We imagine an AI operator is training some machine learning model on different slices of data. There is a small set of data objects to choose between, named A, B, C, D, and so on. The operator will train a model on some slice of training data (e.g., A, B, and C) and then evaluate on a set of data (e.g., just A and B). The same object can be imagined as trainable data, evaluation data, both, reserved for a secure holdout, or unavailable.
How do I read the grid?
Rows show different training scenarios. Columns are evaluation scenarios. One cell means: train on the row world, then evaluate on the column slice.
How do I use this page?
Use Explore when you want to click around and build a set of evidence cells yourself. Use Compute when you want to ask for one quantity and see the exact cells that define it.
What questions can I ask here?
For now: direct cell reading, leave-one-out, evaluation value, group leave-one-out, pair interaction, Shapley value, Banzhaf value, Beta Shapley, row-size scaling, eval-size scaling, diagonal scaling, budgeted subset scans, and a simple unlearning reference comparison.
What else could fit this grid?
Several nearby methods still fit the same subset-world picture. Good next candidates include strike curves from the full dataset down to smaller retained worlds, acquisition curves from a seed set upward, regret against the full-data row, composition-stratified scaling, Owen-style group values, sampled or truncated Shapley approximations, and simple datamodel-style response surfaces fit over the grid.

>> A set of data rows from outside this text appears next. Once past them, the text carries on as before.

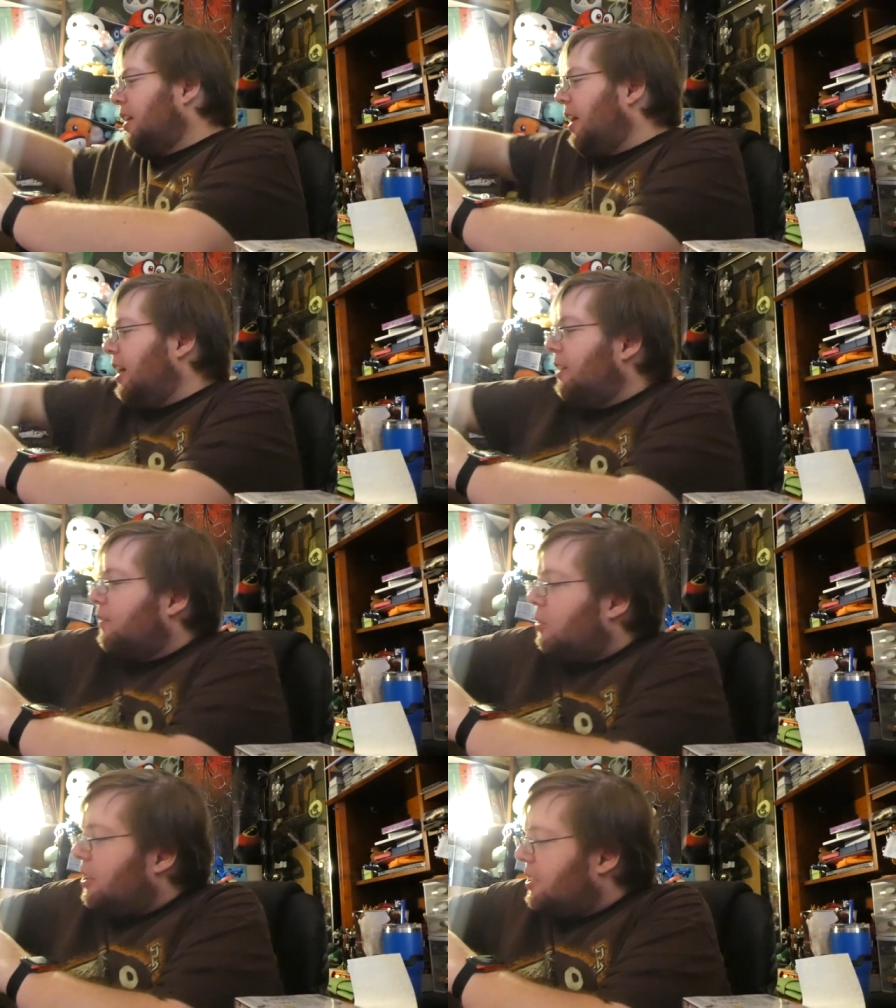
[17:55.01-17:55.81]
And
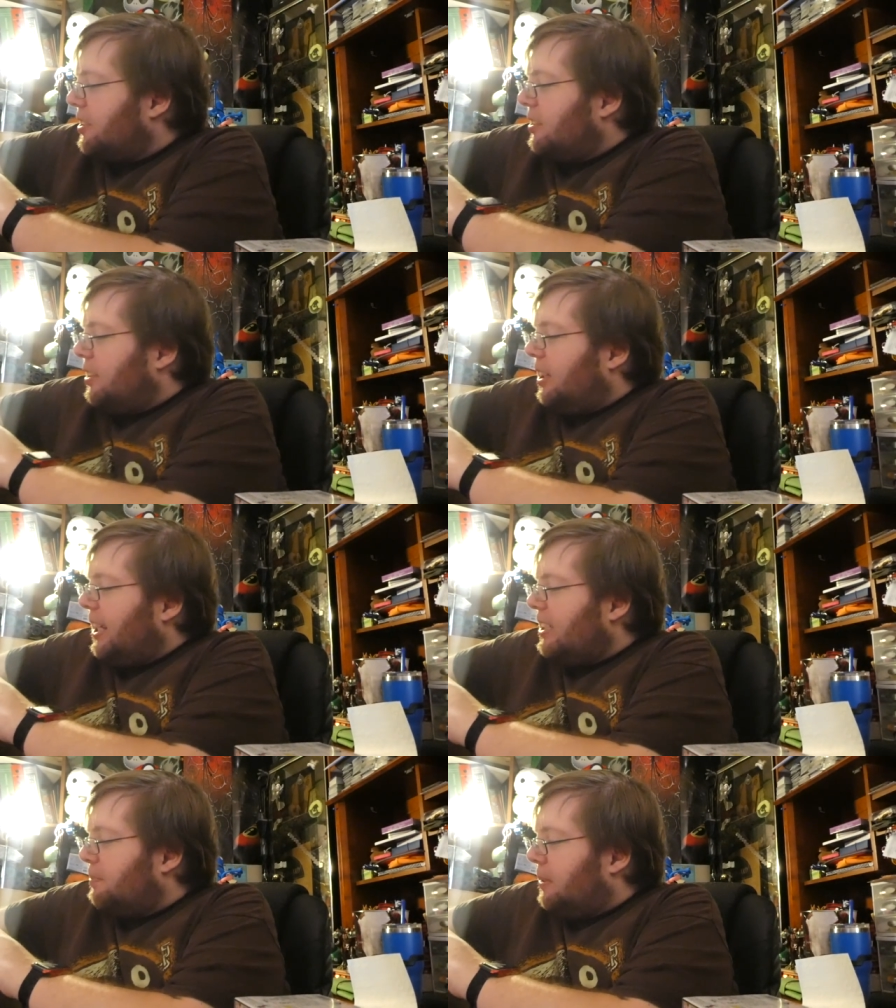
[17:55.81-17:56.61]
of course,
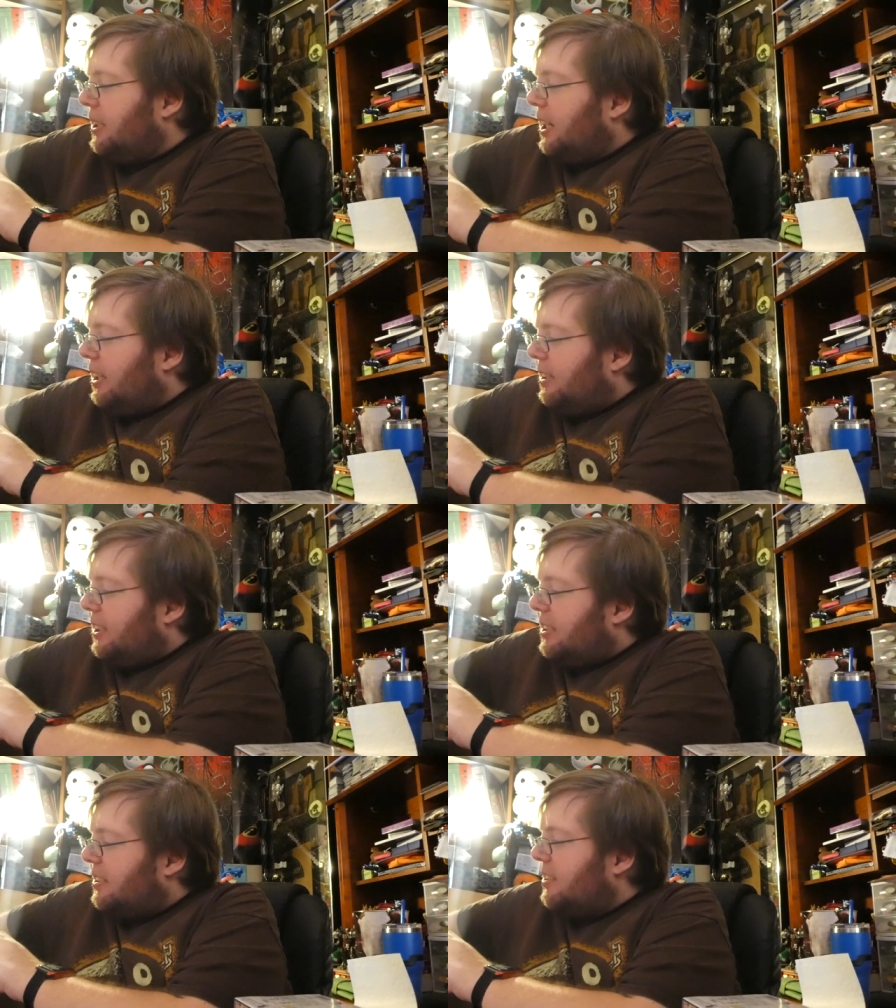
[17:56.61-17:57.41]
last but not
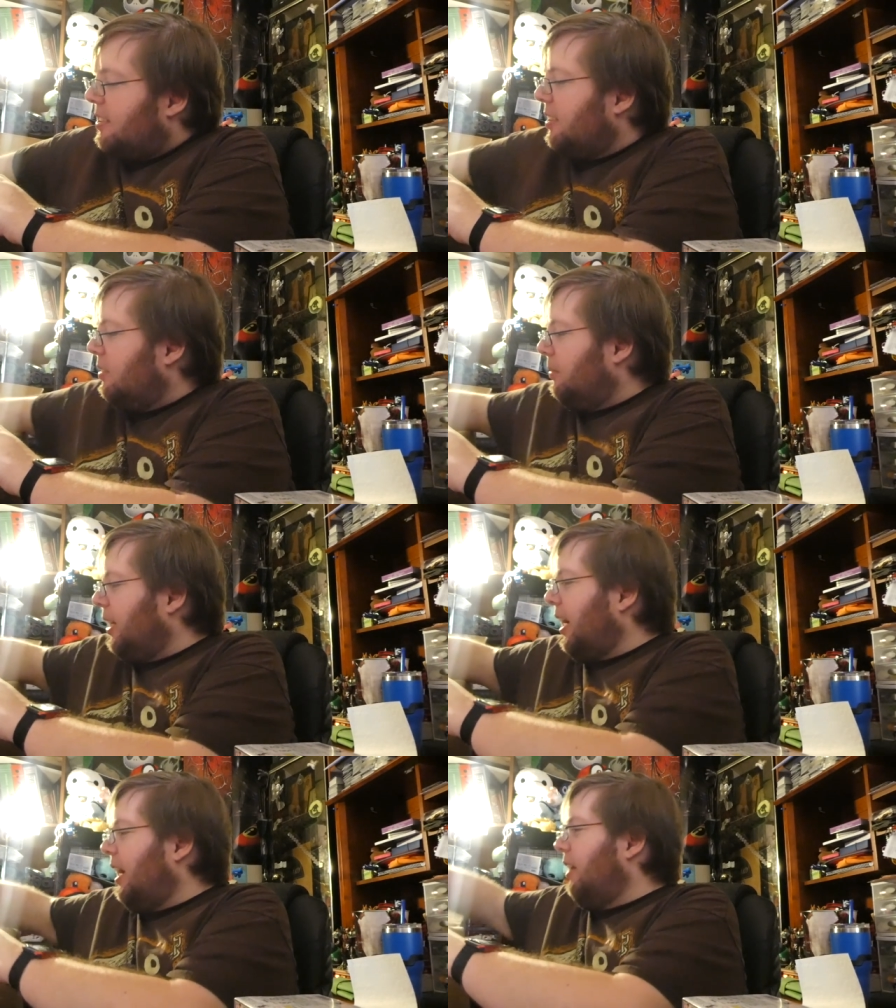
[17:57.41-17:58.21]
least, we
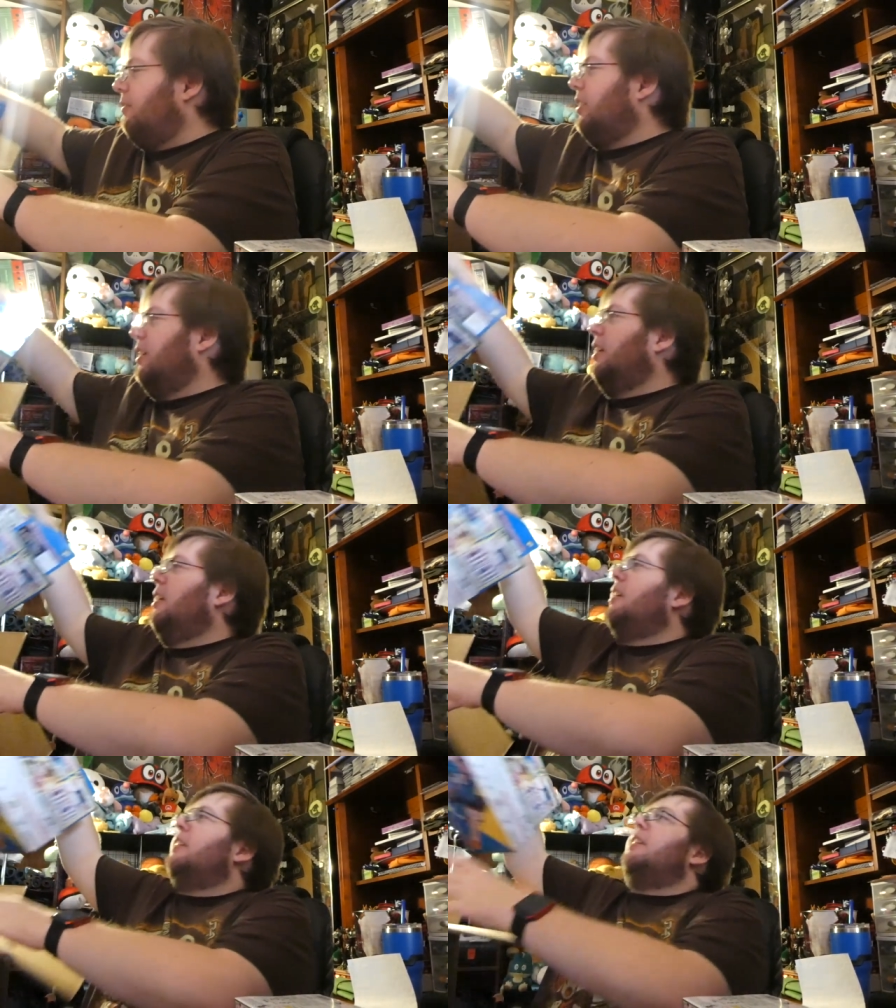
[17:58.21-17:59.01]
have
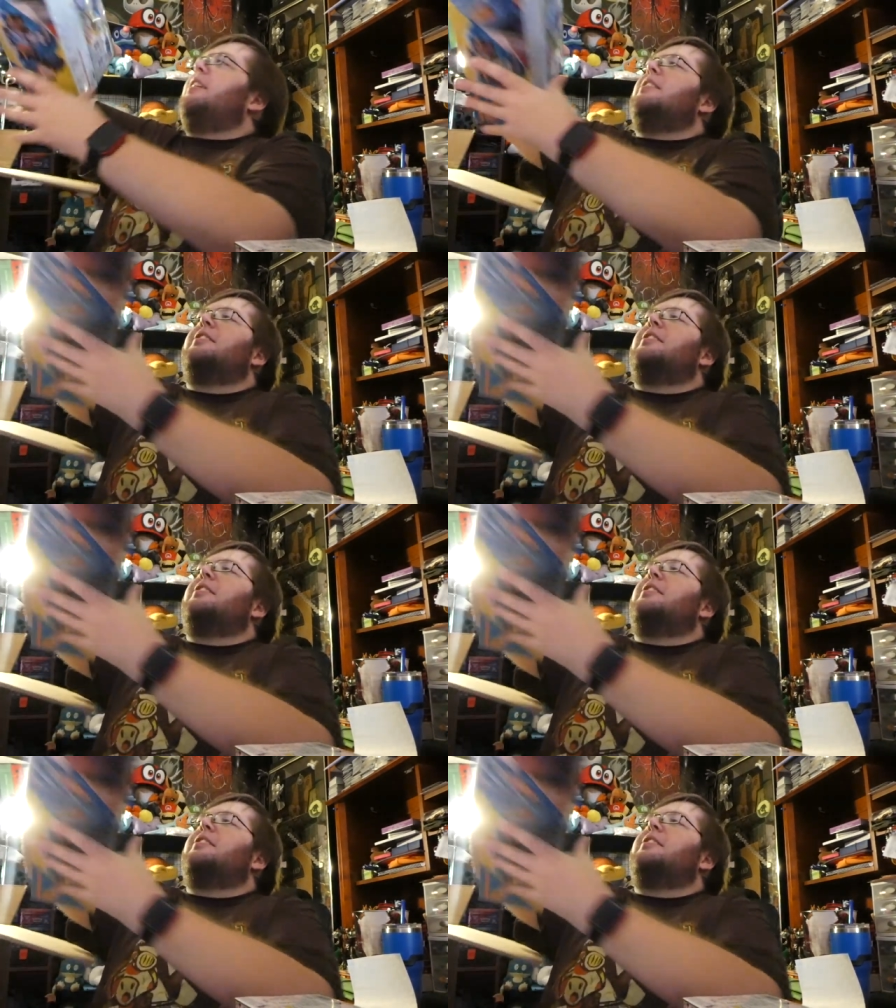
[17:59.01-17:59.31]
the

Some of these would only need new formulas over cells we already display. Others would need new controls: group partitions for Owen values, budgets for coreset scans, sampling rules for Monte Carlo Shapley, or a small regression view for datamodels.
What does not fit cleanly yet?
Some important methods live nearby but are not fully represented by this fixed subset grid. True influence functions need gradients, Hessians, and an optimizer. Differential privacy is a guarantee over release distributions and all adjacent worlds, not just a few visible cells. Poisoning needs a threat model, feasible perturbations, and an adversarial objective. Dataset distillation and condensation search over synthetic data, not only observed subsets. Active learning and experimental design need a candidate pool, label model, and acquisition policy. Curriculum learning, forgetting events, and data cartography depend on training order and trajectories. Membership inference needs an attacker and observation model.
So the grid can be a diagnostic baseline for those families, but it should not pretend to certify or replace the full method.